[Stored data]
::::

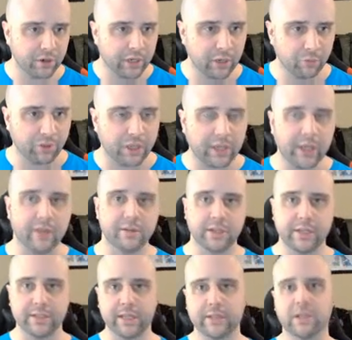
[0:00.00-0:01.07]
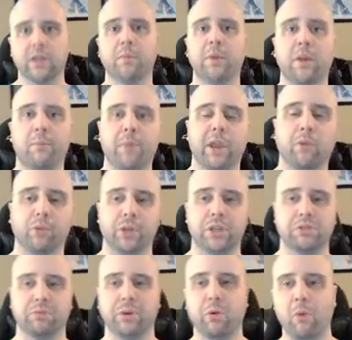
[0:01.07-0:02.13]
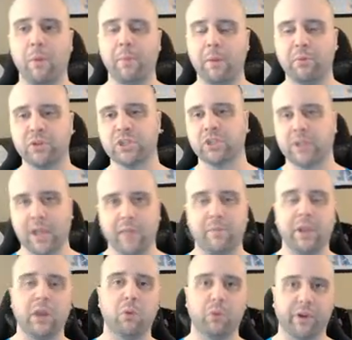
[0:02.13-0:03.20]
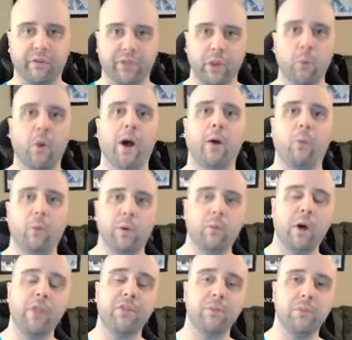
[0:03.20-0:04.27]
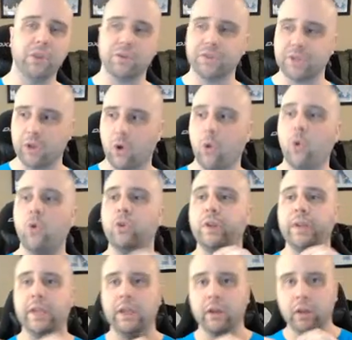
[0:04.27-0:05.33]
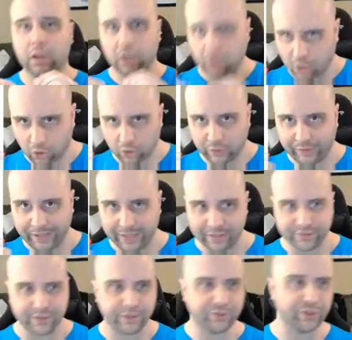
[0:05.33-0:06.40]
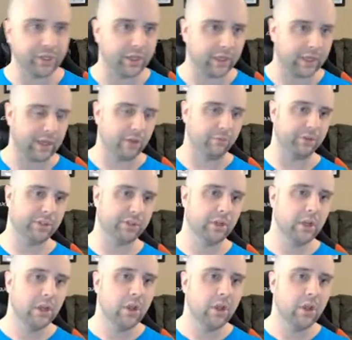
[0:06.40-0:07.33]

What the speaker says: here with the accounts, because that's going to be a big one, because we don't want people just typing in whatever they want. We want them using only currently existing accounts.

::::

Task instructions: Exactly as they stand, retype all the entries, but omit the pictures.

Answer section:
[0:00.00-0:01.07]
[0:01.07-0:02.13]
[0:02.13-0:03.20]
[0:03.20-0:04.27]
[0:04.27-0:05.33]
[0:05.33-0:06.40]
[0:06.40-0:07.33]

What the speaker says: here with the accounts, because that's going to be a big one, because we don't want people just typing in whatever they want. We want them using only currently existing accounts.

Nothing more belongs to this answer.